Savéli secoua la tête:--C'était plus fort que moi, dit-il. Quand je l'ai entendue me parler de ma belle action, et me bénir encore, au nom de l'orpheline....
--Laisse donc, il n'en manque pas, chez nous, d'orphelins, et grâce à qui?
--Oui, oui, on sait cela, mais tout de même ça m'a donné un coup....
Iérémeï haussa les épaules:
--Si tu devait t'en repentir, il ne fallait pas le faire.
--Je ne m'en repens pas! s'écria Savéli, les yeux étincelants. Je recommenceras tout de suite; mais l'orpheline.... Enfin, elles s'en vont, j'en suis bien aise; j'aime mieux ça.
--Amen, dit le vieillard en frappant avec son bâton sur le plancher de la cabane.
XV
Depuis la mort de sa fille, Iérémeï, de tout temps peu communicatif, était devenu de plus en plus insociable; il maigrissait tous les jours et semblait se dessécher. Un beau matin d'hiver, on le trouva mort sur son poêle dans sa cabane. Cette mort n'étonna personne: on l'enterra, et tout fut dit.

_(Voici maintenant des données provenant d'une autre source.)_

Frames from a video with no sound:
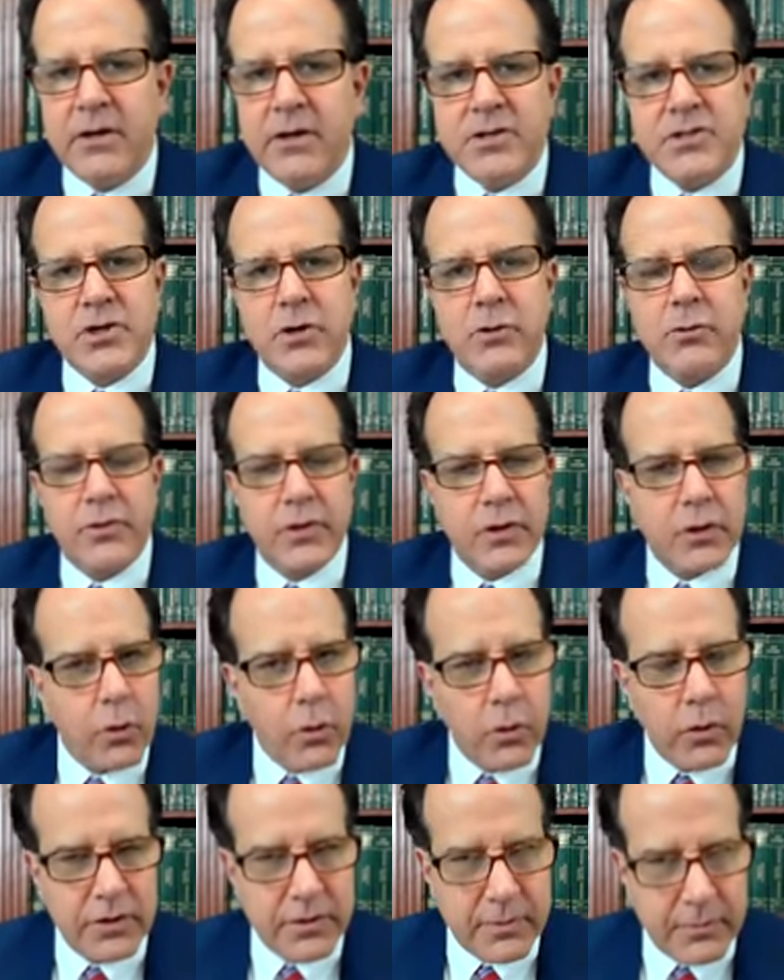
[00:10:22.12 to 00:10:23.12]
So the
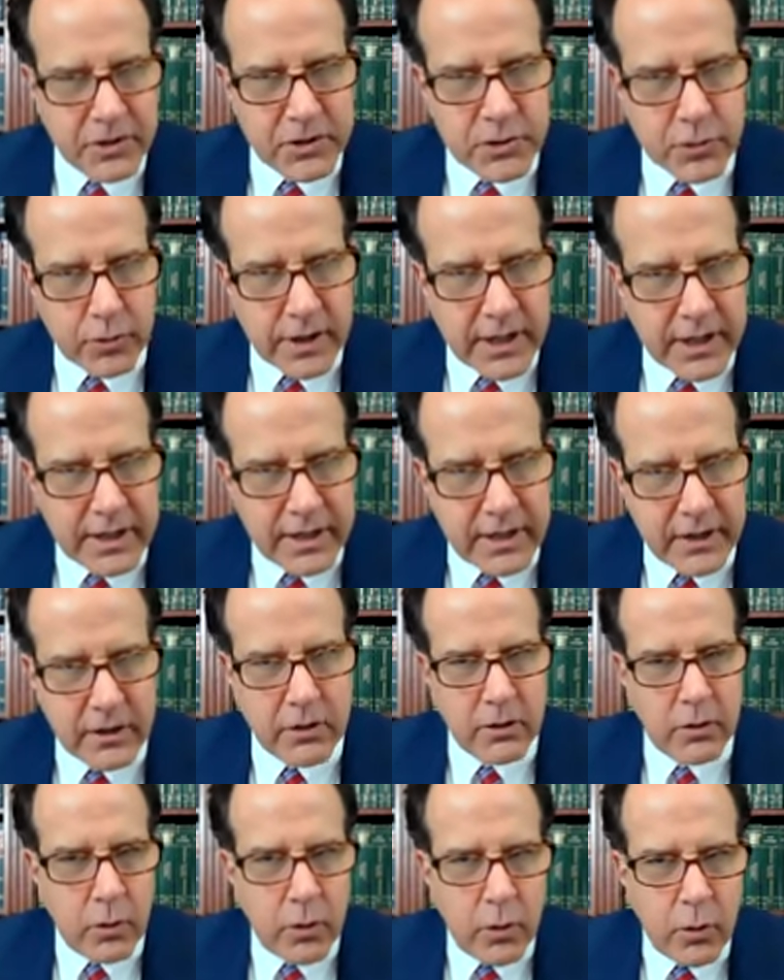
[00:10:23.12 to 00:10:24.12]
court, the majority
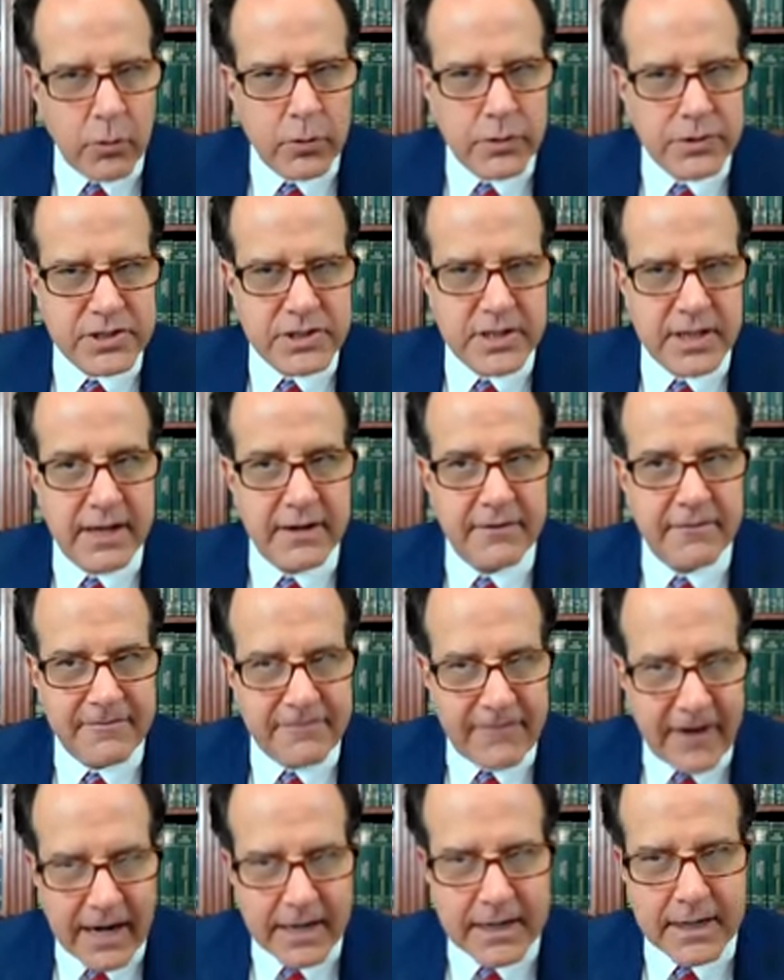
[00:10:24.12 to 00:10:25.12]
here holds that
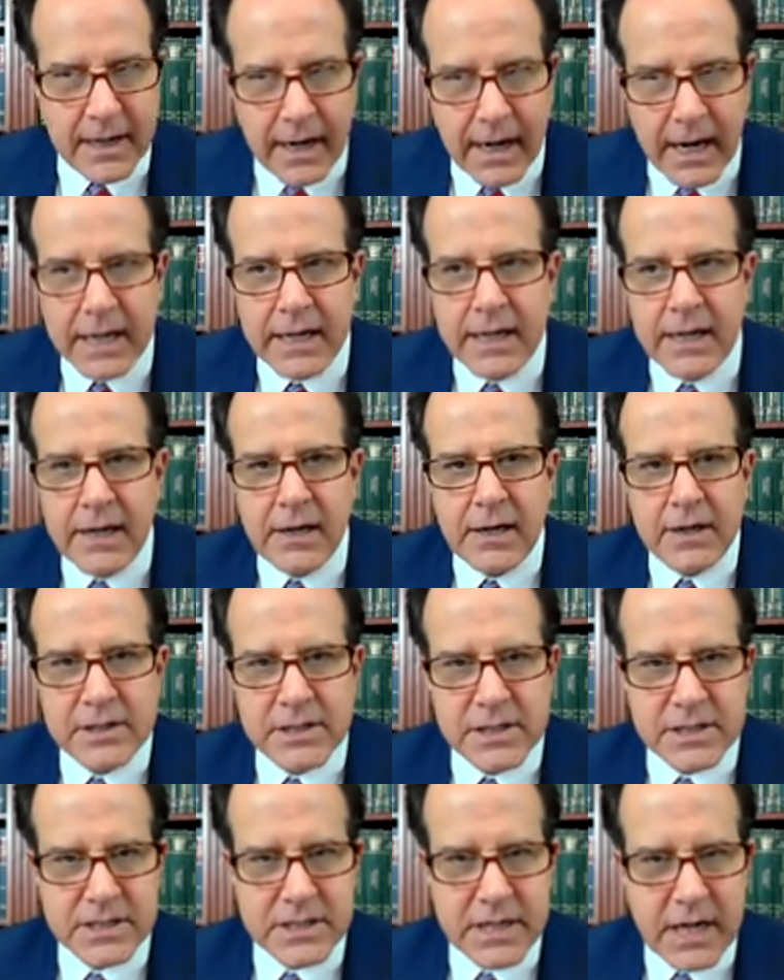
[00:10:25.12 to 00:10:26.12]
FACA
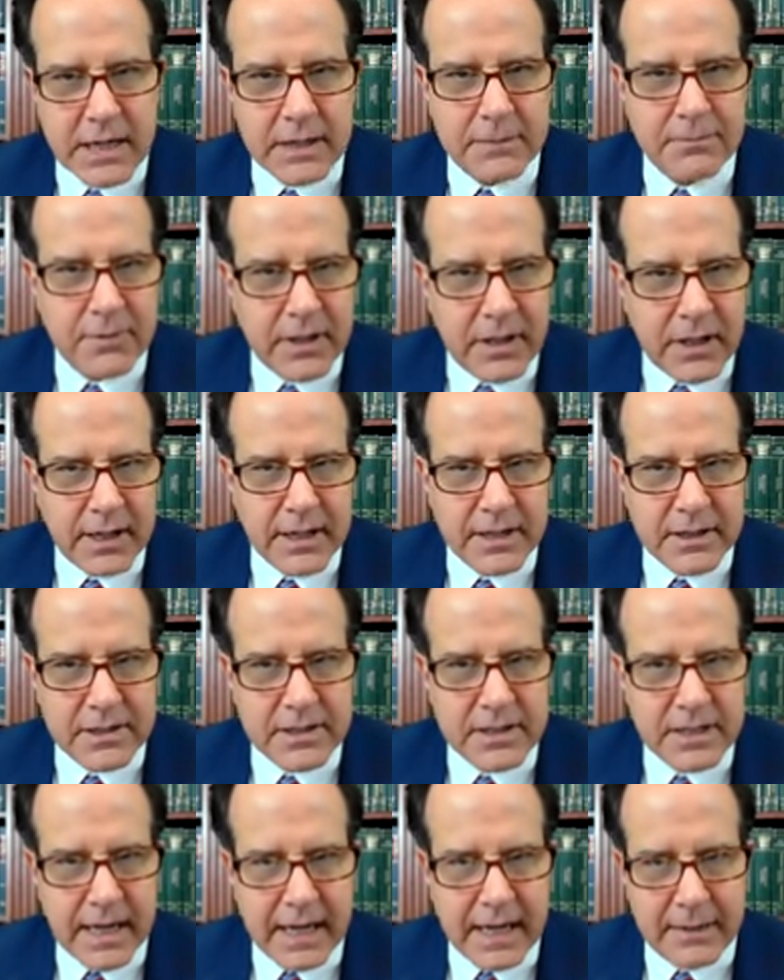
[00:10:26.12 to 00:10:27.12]
does not apply
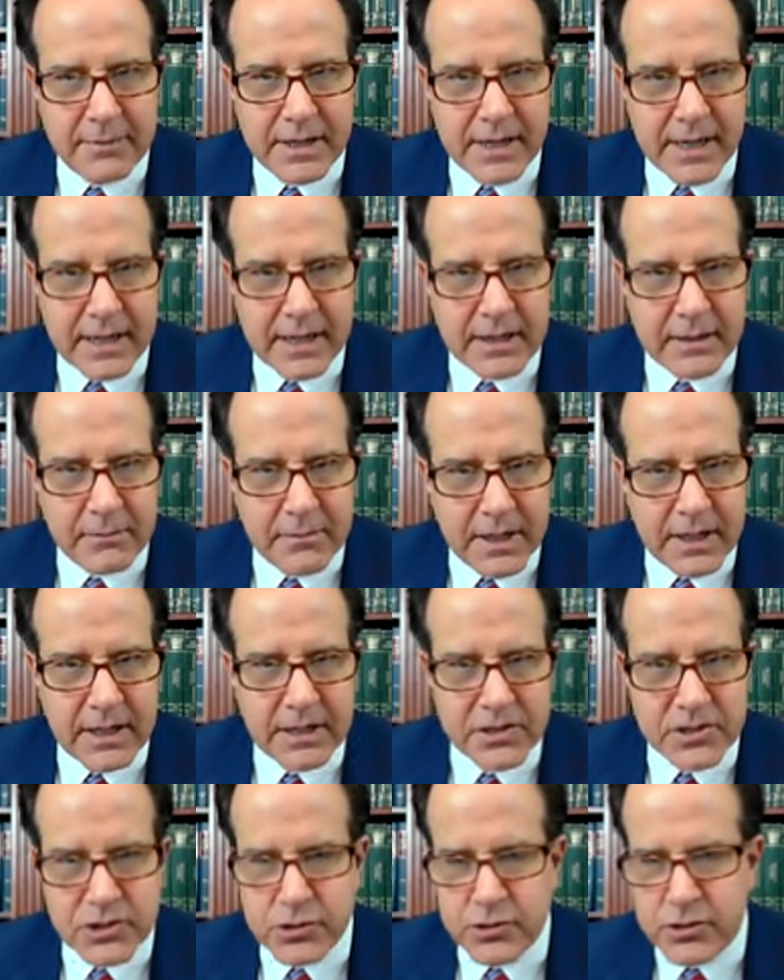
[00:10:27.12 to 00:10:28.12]
to the ABA
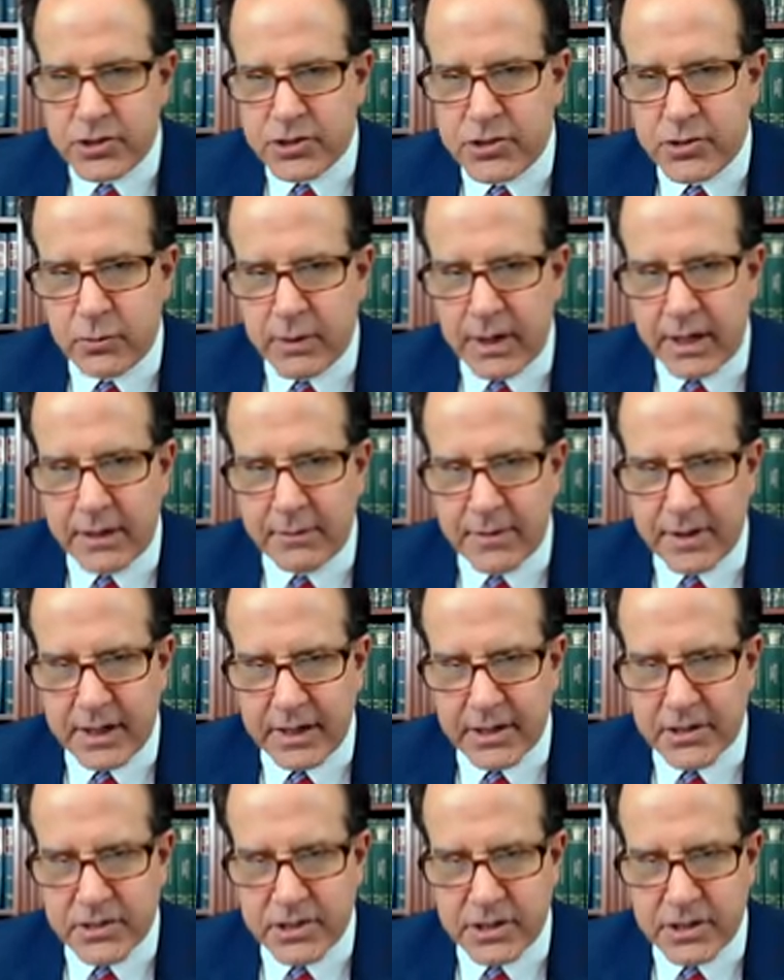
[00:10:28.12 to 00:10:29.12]
committee's judicial
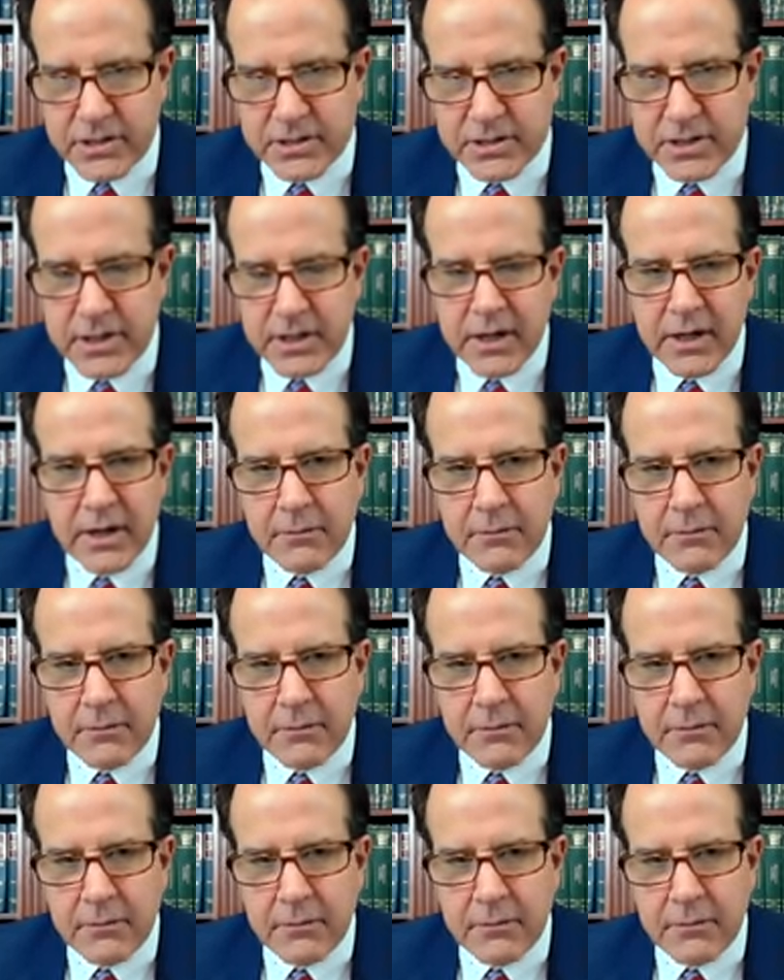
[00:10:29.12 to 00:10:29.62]
recommendations.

Le grand carême tirait à sa fin, lorsque parmi ceux qui venaient se confesser pour les Pâques, le prêtre vit un jour s'approcher Savéli. L'année précédente, à pareille époque, il était absent, ce qui avait tourné la difficulté; mais un vrai Russe ne peut manquer deux années de suite à ses devoirs de chrétien. Le jeune homme se présentait d'un air d'assurance; cependant ses mains s'agitaient nerveusement à son côté et trahissaient plus d'émotion que son visage n'en laissait paraître. Sans affectation, le prêtre le garda pour la fin.